#### [DATA FOR THIS EXERCISE]
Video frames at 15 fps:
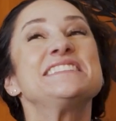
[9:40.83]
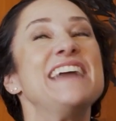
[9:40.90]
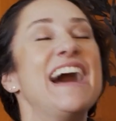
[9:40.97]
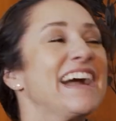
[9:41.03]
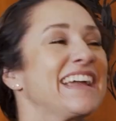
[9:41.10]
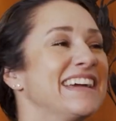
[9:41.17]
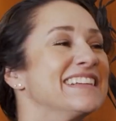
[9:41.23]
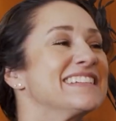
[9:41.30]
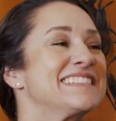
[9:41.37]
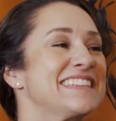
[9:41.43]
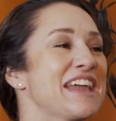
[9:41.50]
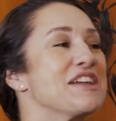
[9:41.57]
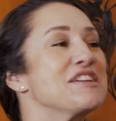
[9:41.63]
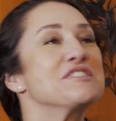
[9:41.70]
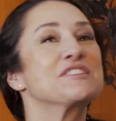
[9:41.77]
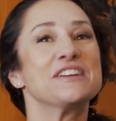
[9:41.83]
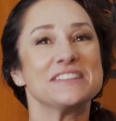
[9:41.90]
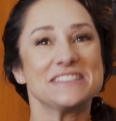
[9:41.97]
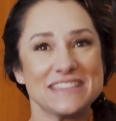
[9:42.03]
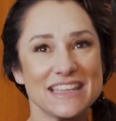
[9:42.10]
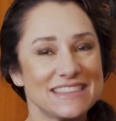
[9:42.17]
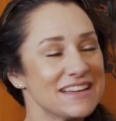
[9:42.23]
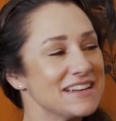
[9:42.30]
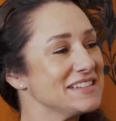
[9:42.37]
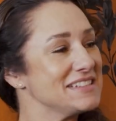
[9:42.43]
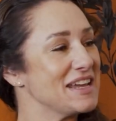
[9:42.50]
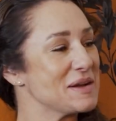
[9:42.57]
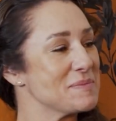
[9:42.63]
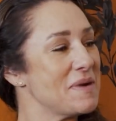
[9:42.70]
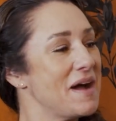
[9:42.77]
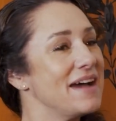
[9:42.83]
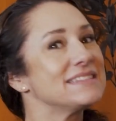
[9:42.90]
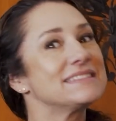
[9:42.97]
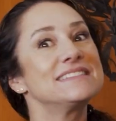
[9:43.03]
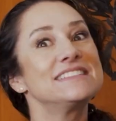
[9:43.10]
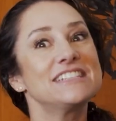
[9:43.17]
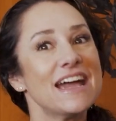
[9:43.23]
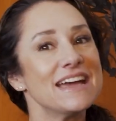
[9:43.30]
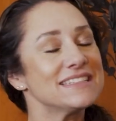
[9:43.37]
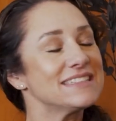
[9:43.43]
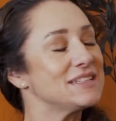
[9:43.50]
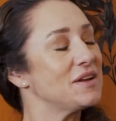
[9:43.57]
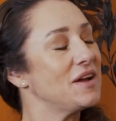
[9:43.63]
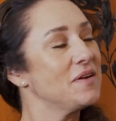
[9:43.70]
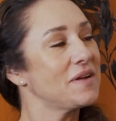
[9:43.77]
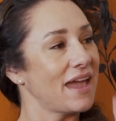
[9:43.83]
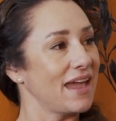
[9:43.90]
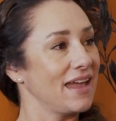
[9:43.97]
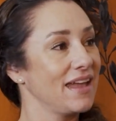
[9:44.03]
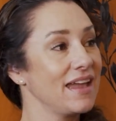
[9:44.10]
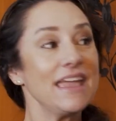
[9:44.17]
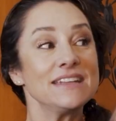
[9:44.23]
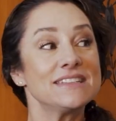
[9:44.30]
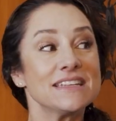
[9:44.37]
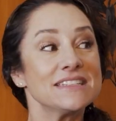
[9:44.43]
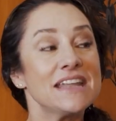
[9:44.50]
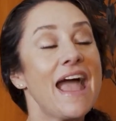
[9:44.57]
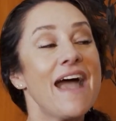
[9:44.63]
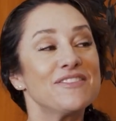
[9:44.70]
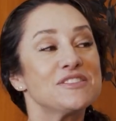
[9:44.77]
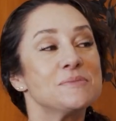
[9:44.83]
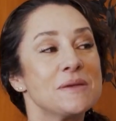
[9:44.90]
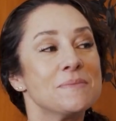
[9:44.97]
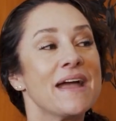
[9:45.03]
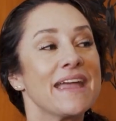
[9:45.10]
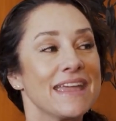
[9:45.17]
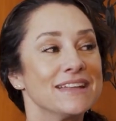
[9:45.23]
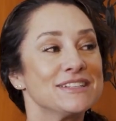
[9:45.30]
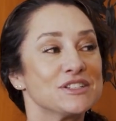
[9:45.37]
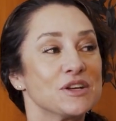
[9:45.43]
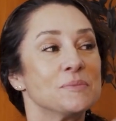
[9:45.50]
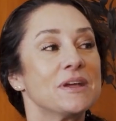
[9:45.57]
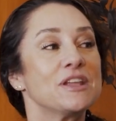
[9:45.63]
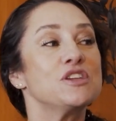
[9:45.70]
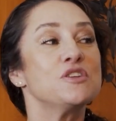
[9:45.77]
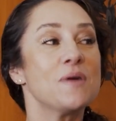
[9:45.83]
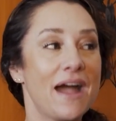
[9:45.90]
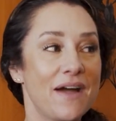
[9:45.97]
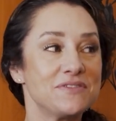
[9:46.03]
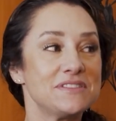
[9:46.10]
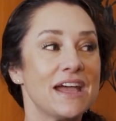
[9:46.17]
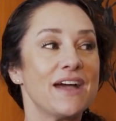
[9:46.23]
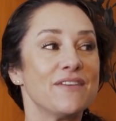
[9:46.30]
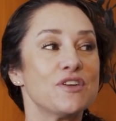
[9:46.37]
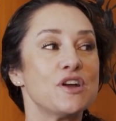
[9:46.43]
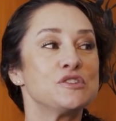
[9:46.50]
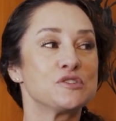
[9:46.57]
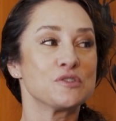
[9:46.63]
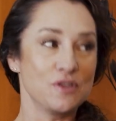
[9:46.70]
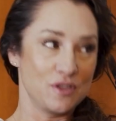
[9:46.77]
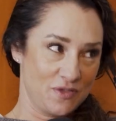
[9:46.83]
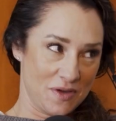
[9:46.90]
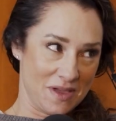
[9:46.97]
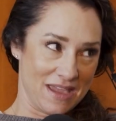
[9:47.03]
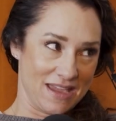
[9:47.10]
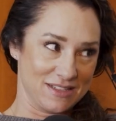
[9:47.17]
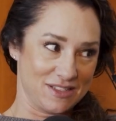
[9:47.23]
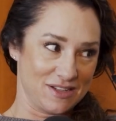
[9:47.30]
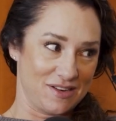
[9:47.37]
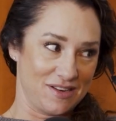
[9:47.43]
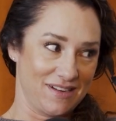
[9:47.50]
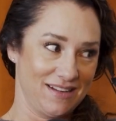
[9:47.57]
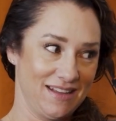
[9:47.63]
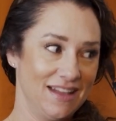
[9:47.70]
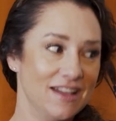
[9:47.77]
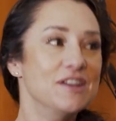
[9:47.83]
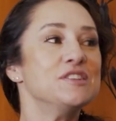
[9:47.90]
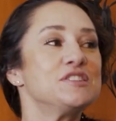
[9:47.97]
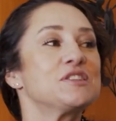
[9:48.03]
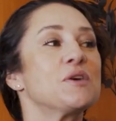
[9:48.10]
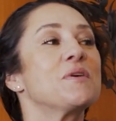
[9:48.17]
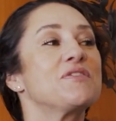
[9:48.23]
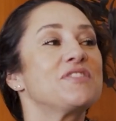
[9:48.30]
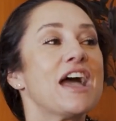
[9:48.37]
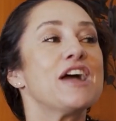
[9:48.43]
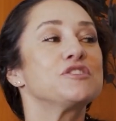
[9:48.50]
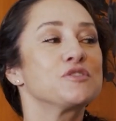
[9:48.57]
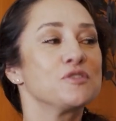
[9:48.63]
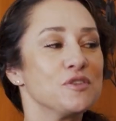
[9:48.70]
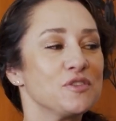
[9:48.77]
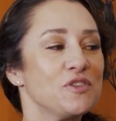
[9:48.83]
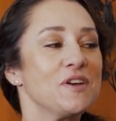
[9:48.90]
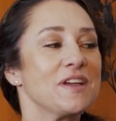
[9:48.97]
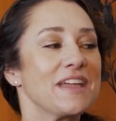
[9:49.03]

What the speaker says: not going to say it. You got to sit there and take a pause. Okay. It doesn't have to be my answer, but you have to have a truthful answer. So if that truthful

#### [TASK DETAILS]
Output nothing except an exact copy of the records above, with the images left out.

#### [FINISHED TASK]
Video frames at 15 fps:
[9:40.83]
[9:40.90]
[9:40.97]
[9:41.03]
[9:41.10]
[9:41.17]
[9:41.23]
[9:41.30]
[9:41.37]
[9:41.43]
[9:41.50]
[9:41.57]
[9:41.63]
[9:41.70]
[9:41.77]
[9:41.83]
[9:41.90]
[9:41.97]
[9:42.03]
[9:42.10]
[9:42.17]
[9:42.23]
[9:42.30]
[9:42.37]
[9:42.43]
[9:42.50]
[9:42.57]
[9:42.63]
[9:42.70]
[9:42.77]
[9:42.83]
[9:42.90]
[9:42.97]
[9:43.03]
[9:43.10]
[9:43.17]
[9:43.23]
[9:43.30]
[9:43.37]
[9:43.43]
[9:43.50]
[9:43.57]
[9:43.63]
[9:43.70]
[9:43.77]
[9:43.83]
[9:43.90]
[9:43.97]
[9:44.03]
[9:44.10]
[9:44.17]
[9:44.23]
[9:44.30]
[9:44.37]
[9:44.43]
[9:44.50]
[9:44.57]
[9:44.63]
[9:44.70]
[9:44.77]
[9:44.83]
[9:44.90]
[9:44.97]
[9:45.03]
[9:45.10]
[9:45.17]
[9:45.23]
[9:45.30]
[9:45.37]
[9:45.43]
[9:45.50]
[9:45.57]
[9:45.63]
[9:45.70]
[9:45.77]
[9:45.83]
[9:45.90]
[9:45.97]
[9:46.03]
[9:46.10]
[9:46.17]
[9:46.23]
[9:46.30]
[9:46.37]
[9:46.43]
[9:46.50]
[9:46.57]
[9:46.63]
[9:46.70]
[9:46.77]
[9:46.83]
[9:46.90]
[9:46.97]
[9:47.03]
[9:47.10]
[9:47.17]
[9:47.23]
[9:47.30]
[9:47.37]
[9:47.43]
[9:47.50]
[9:47.57]
[9:47.63]
[9:47.70]
[9:47.77]
[9:47.83]
[9:47.90]
[9:47.97]
[9:48.03]
[9:48.10]
[9:48.17]
[9:48.23]
[9:48.30]
[9:48.37]
[9:48.43]
[9:48.50]
[9:48.57]
[9:48.63]
[9:48.70]
[9:48.77]
[9:48.83]
[9:48.90]
[9:48.97]
[9:49.03]

What the speaker says: not going to say it. You got to sit there and take a pause. Okay. It doesn't have to be my answer, but you have to have a truthful answer. So if that truthful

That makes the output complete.